ASLingo
Camera Integration: Utilize Apple's AVFoundation framework to access the iPhone's camera and display a live feed within your app. You'll need to set up a AVCaptureSession to capture video from the camera and display it on the screen using a AVCaptureVideoPreviewLayer.
Display ASL Letter Images: When users start a lesson, display images of ASL letters one at a time on top of the live camera feed. You can use UIImageView to display these images on the screen.
User Gesture Recognition: Implement gesture recognition to detect the user's hand gestures as they mimic the displayed ASL letter. You can use techniques like hand tracking or contour detection to recognize hand shapes and movements. Core ML may also be used for this purpose, depending on your chosen approach.
Comparison and Feedback: Compare the user's gestures with the correct ASL letter and provide feedback on whether they are correct or incorrect. You can use image processing techniques to compare hand shapes and movements.
Progress Tracking: Keep track of the user's progress throughout the lesson. Record which ASL letters they successfully mimic and which ones they struggle with.
Lesson Review: After completing the lesson, present users with a review section where they can practice mimicking ASL letters without the aid of images. Prompt them with the name of the letter they need to sign and provide feedback based on their gestures.
Reinforcement: As users progress through the lesson, reinforce their learning by gradually reducing the amount of visual aid provided. For example, initially display both the ASL letter image and its name, then later only display the name, and finally prompt users to sign the letter without any visual aid.
Build and Train the Model: Convolutional neural networks (CNNs) TensorFlow or Keras.
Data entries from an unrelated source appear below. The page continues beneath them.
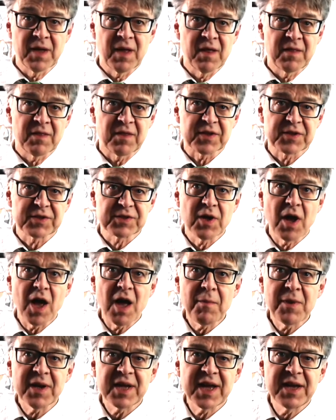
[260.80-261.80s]
The
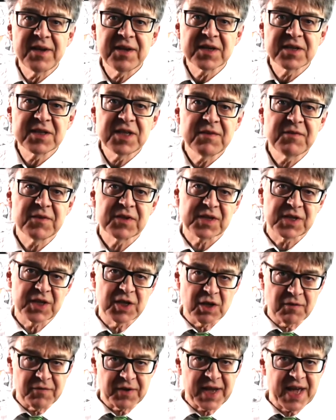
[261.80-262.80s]
thermal conductivity
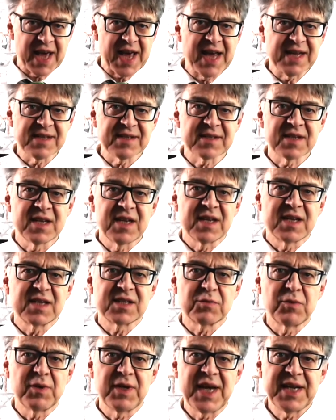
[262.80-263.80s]
of a gas is
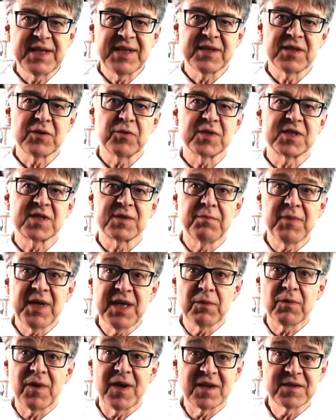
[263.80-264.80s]
related to its
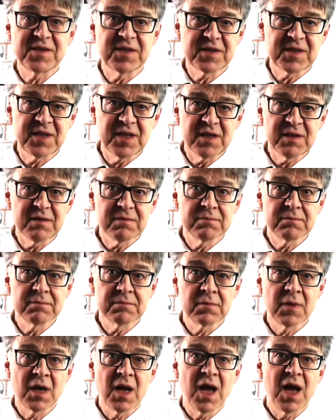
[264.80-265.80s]
mean velocity
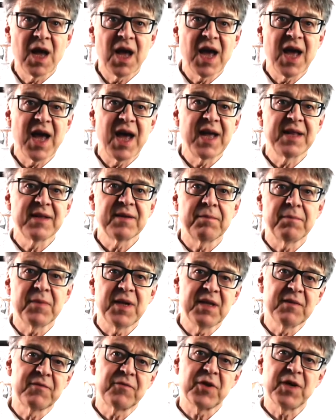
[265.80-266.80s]
and
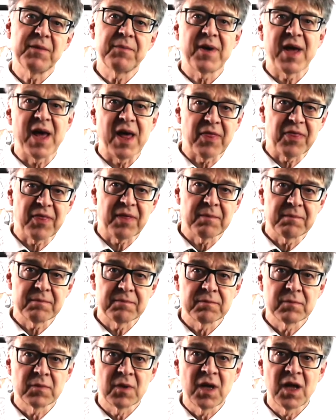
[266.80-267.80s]
mean free path.
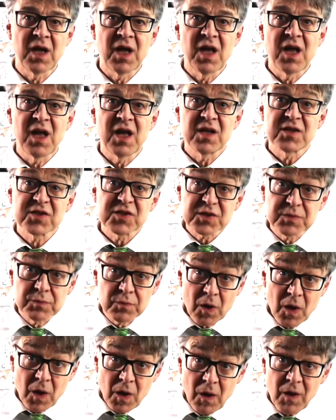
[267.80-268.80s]

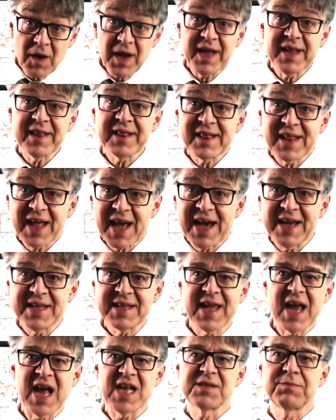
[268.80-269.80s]
Small and light
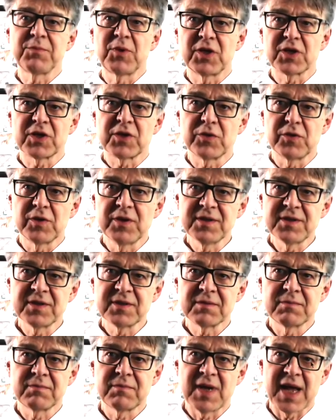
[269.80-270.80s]
gas
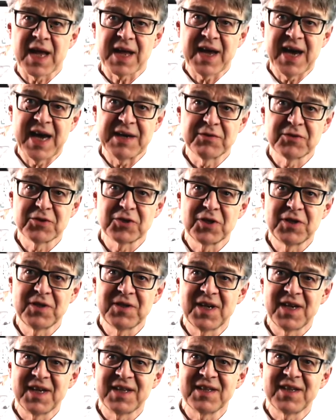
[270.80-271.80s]
molecules, like hydrogen
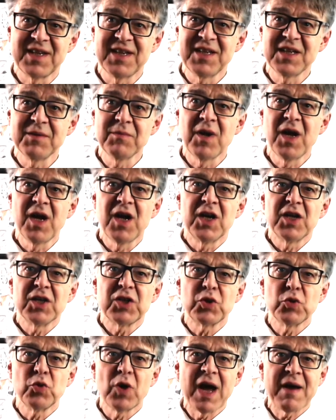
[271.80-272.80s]
and helium,
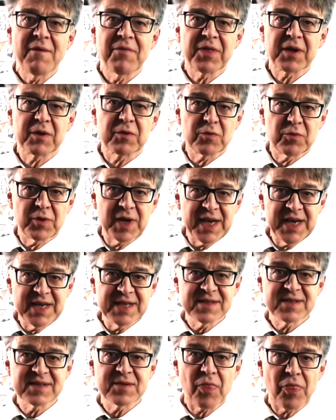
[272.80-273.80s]
do have the
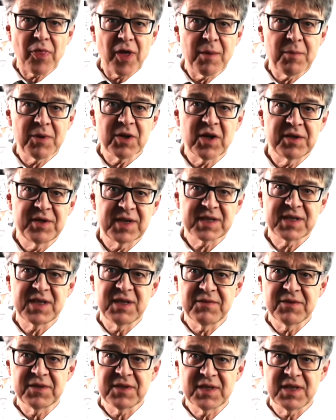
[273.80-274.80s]
greatest thermal
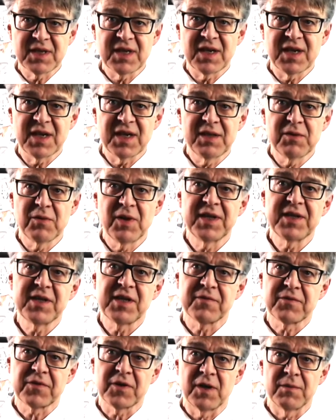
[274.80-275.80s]
conductivity in
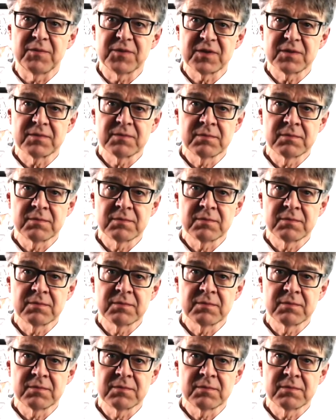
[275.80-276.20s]
relative terms.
Convert Model to Core ML: Once model is trained convert it to Core ML format for deployment on iOS devices. TensorFlow provides tools for converting trained models to Core ML format. You can use the TensorFlow Lite Converter to convert your TensorFlow model to TensorFlow Lite format, and then use Apple's Core ML Tools to convert it to Core ML format. If you're using Keras, you can use the coremltools library to convert your Keras model directly to Core ML format. Integrate Core ML Model into iOS App:
Add the Core ML model file (.mlmodel) to your Xcode project. Use Core ML's APIs in Swift to load the model and make predictions on input images in real-time within your iOS app.
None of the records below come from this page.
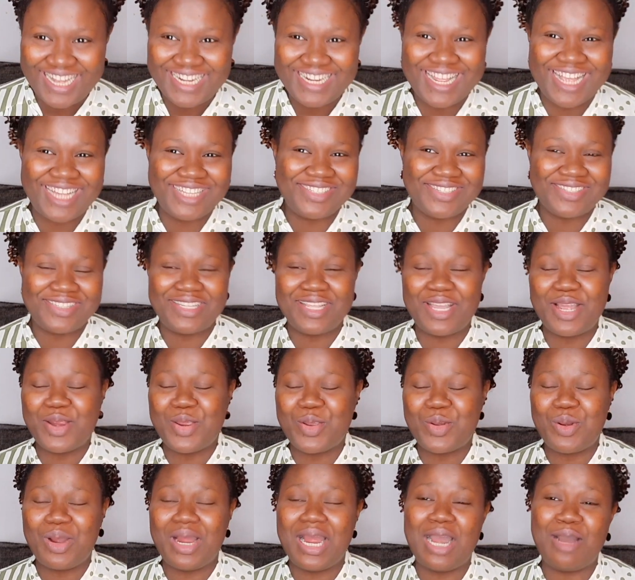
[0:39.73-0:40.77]
That's to tell
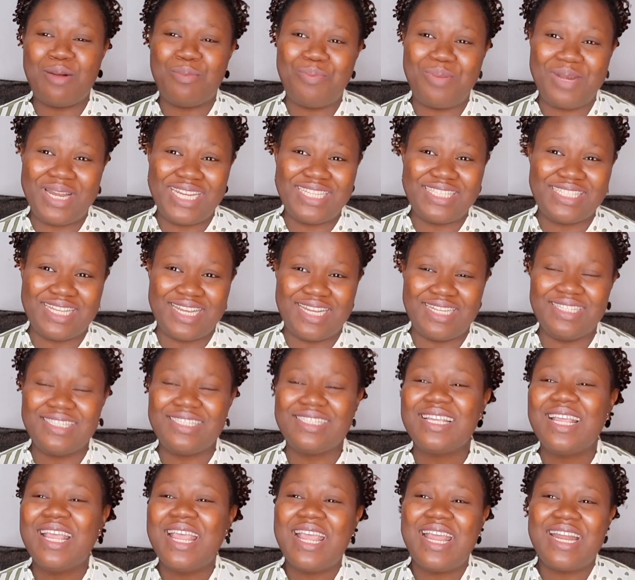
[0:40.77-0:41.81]
you how
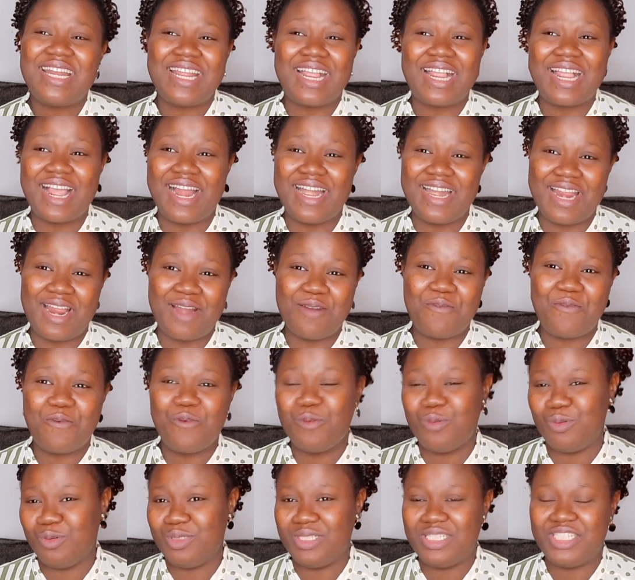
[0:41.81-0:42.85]
pleasant the Ghanaian
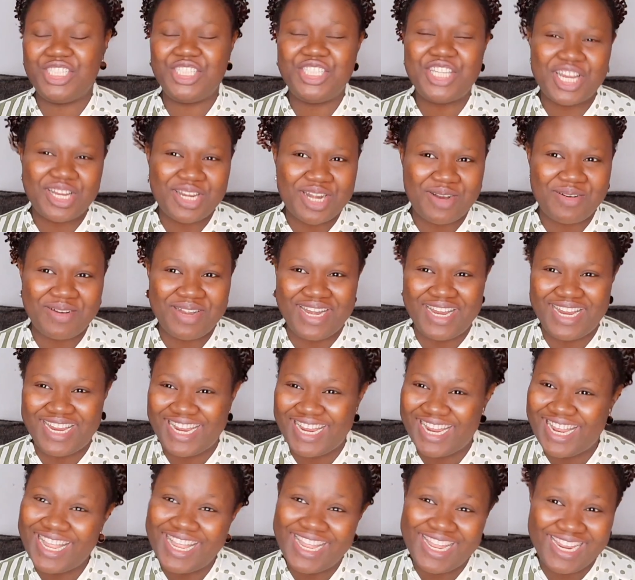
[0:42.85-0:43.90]
food
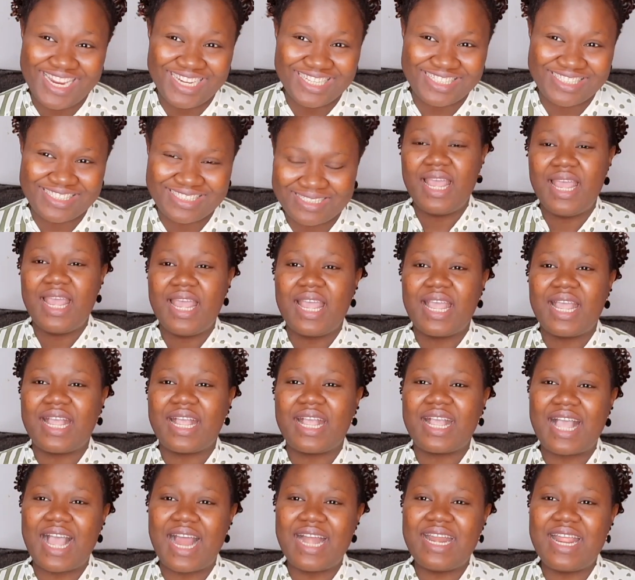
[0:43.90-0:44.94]
generally is.
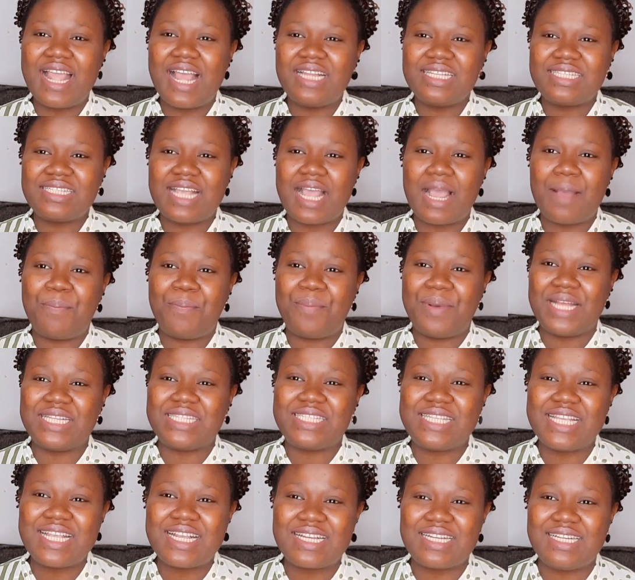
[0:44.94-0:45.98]
Ghanaians are
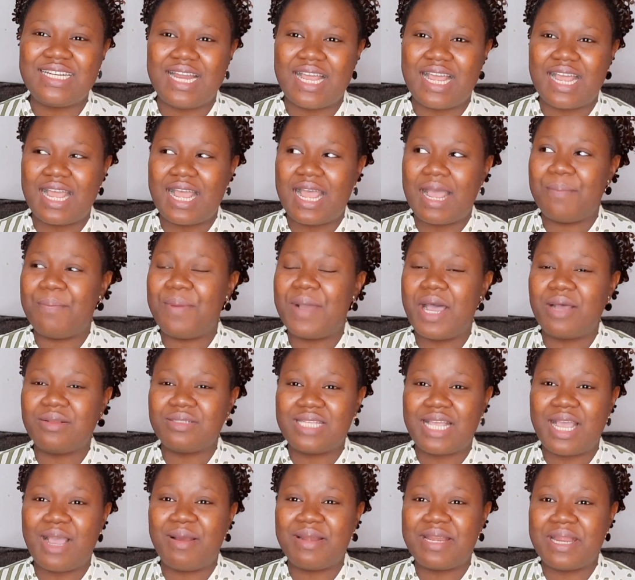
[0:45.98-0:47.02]
particular about
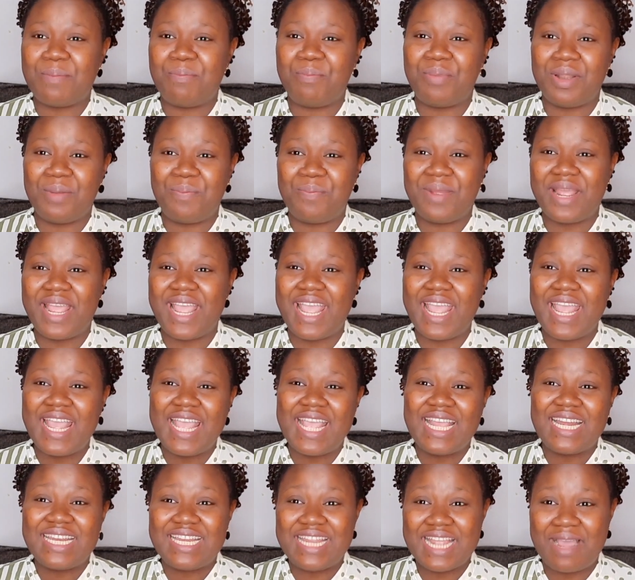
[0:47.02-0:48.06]
how they
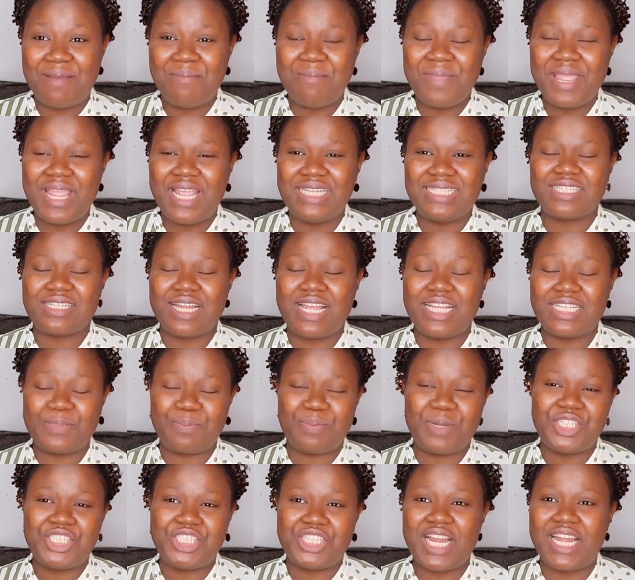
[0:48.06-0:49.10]
prepare their meals,
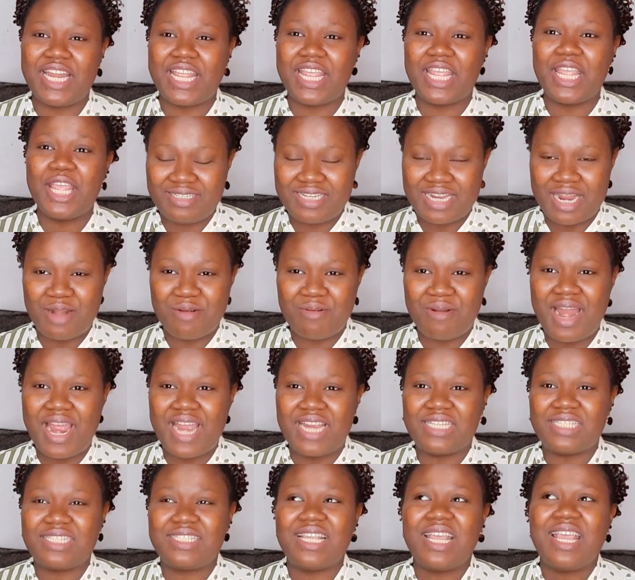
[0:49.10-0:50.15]
especially their
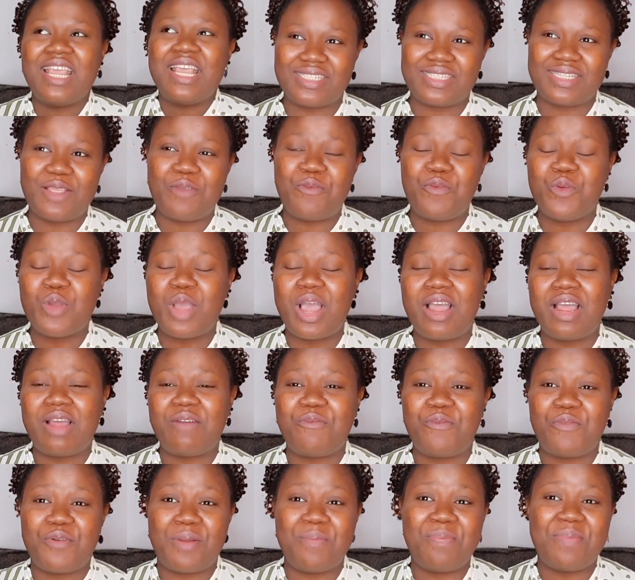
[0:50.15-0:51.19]
rice. If you
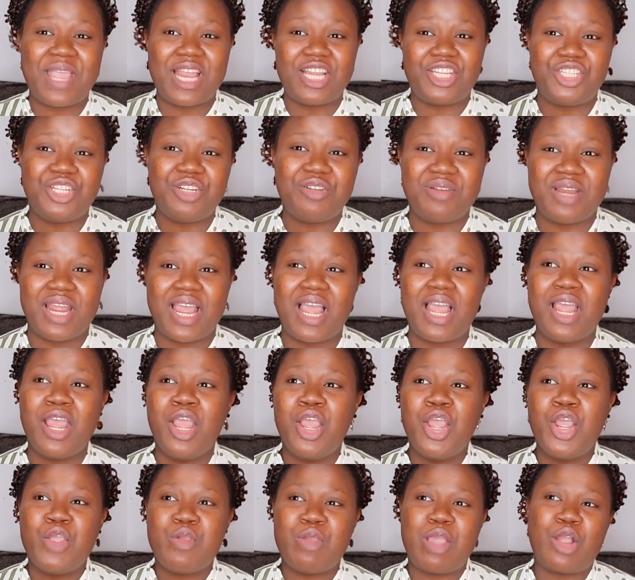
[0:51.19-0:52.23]
are from Nigeria,
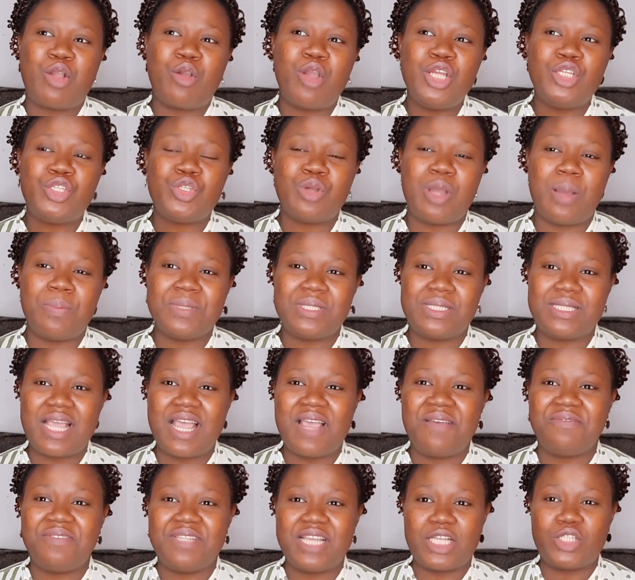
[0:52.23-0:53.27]
you are going to
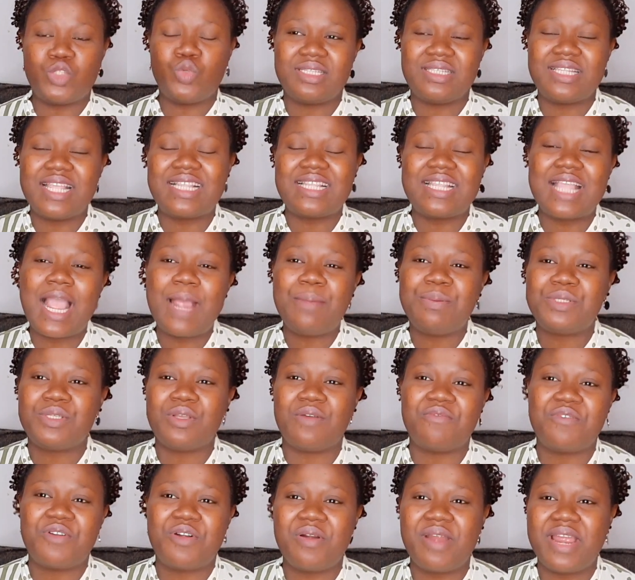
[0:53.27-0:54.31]
observe that the types
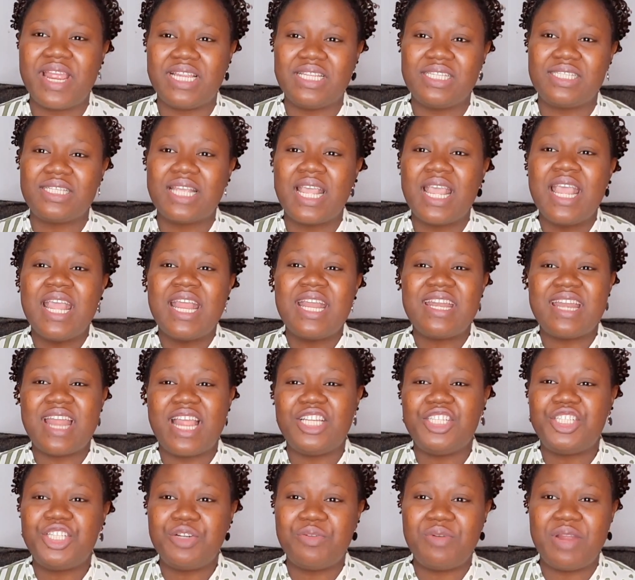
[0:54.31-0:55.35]
of grains
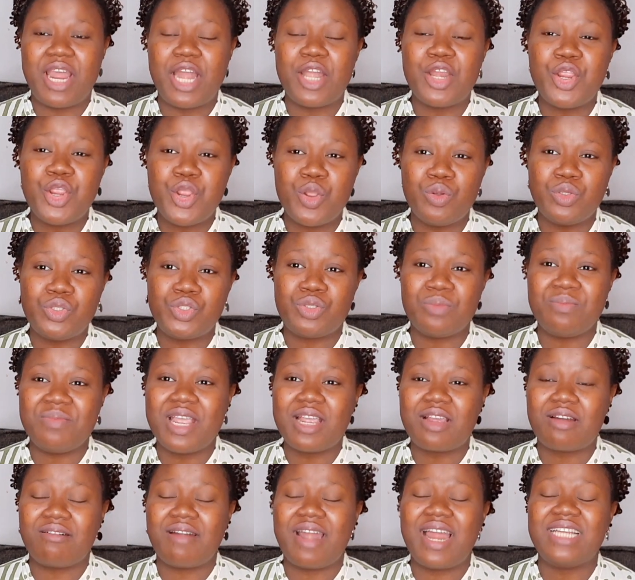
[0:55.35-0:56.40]
Nigerian use to
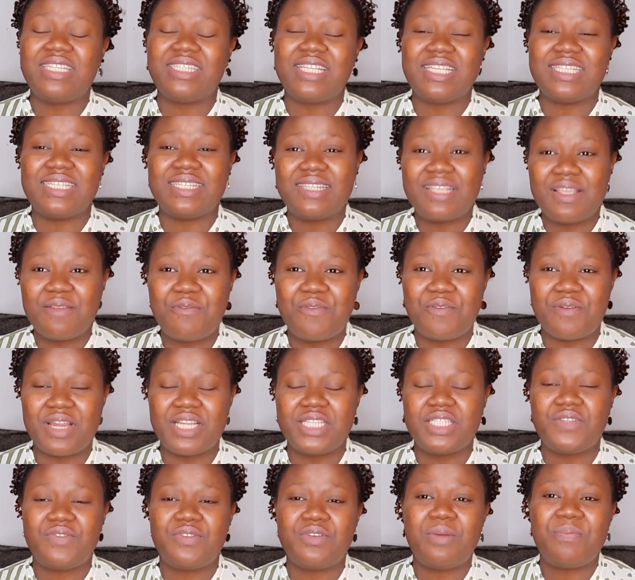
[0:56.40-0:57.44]
make rice is
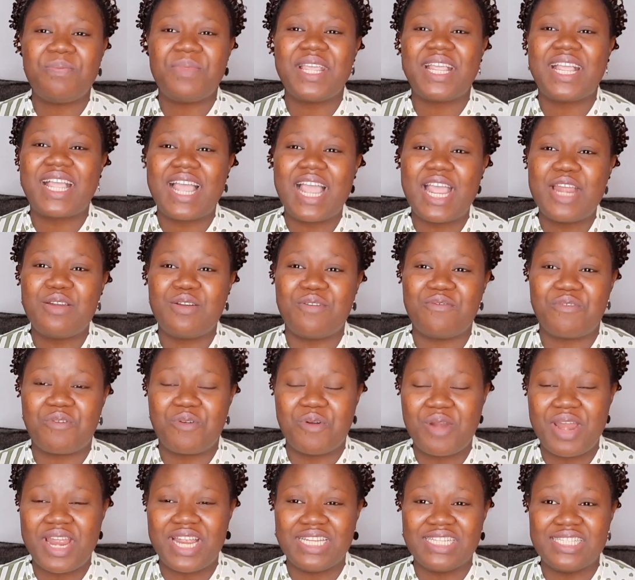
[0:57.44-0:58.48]
different from the kind of
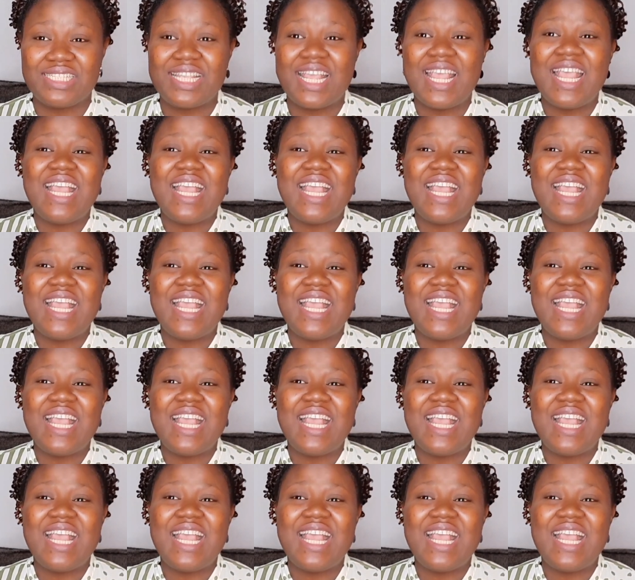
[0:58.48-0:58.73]
grains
Choose or Train a Hand Gesture Recognition Model:
You can either train your own model for hand gesture recognition using techniques like deep learning on labeled hand gesture datasets, or you can use pre-trained models available for this purpose. There are several deep learning architectures suitable for this task, such as Convolutional Neural Networks (CNNs) or Recurrent Neural Networks (RNNs). Convert the Model to Core ML:
Once you have a trained hand gesture recognition model, convert it to the Core ML format using Apple's Core ML Tools. This will allow you to integrate it into your iOS app. Follow the same steps mentioned earlier for converting your TensorFlow model to Core ML format. Integrate Core ML Model into iOS App:
Add the Core ML model file (.mlmodel) to your Xcode project. Use Core ML's APIs in Swift to load the model and perform inference on live video frames captured from the device's camera. Process the video frames to extract hand regions or keypoints, and feed them into the Core ML model for gesture recognition. You may need to preprocess the input frames and post-process the model predictions to extract meaningful gesture information. Implement Real-Time Gesture Recognition:
Use AVFoundation framework to access the device's camera and capture live video frames. Process each frame using computer vision techniques (e.g., background subtraction, skin detection, hand segmentation) to isolate hand regions or keypoints. Feed the processed frames into the Core ML model for gesture recognition. Based on the model's predictions, determine the detected hand gesture and update the app's interface accordingly (e.g., display the recognized ASL letter).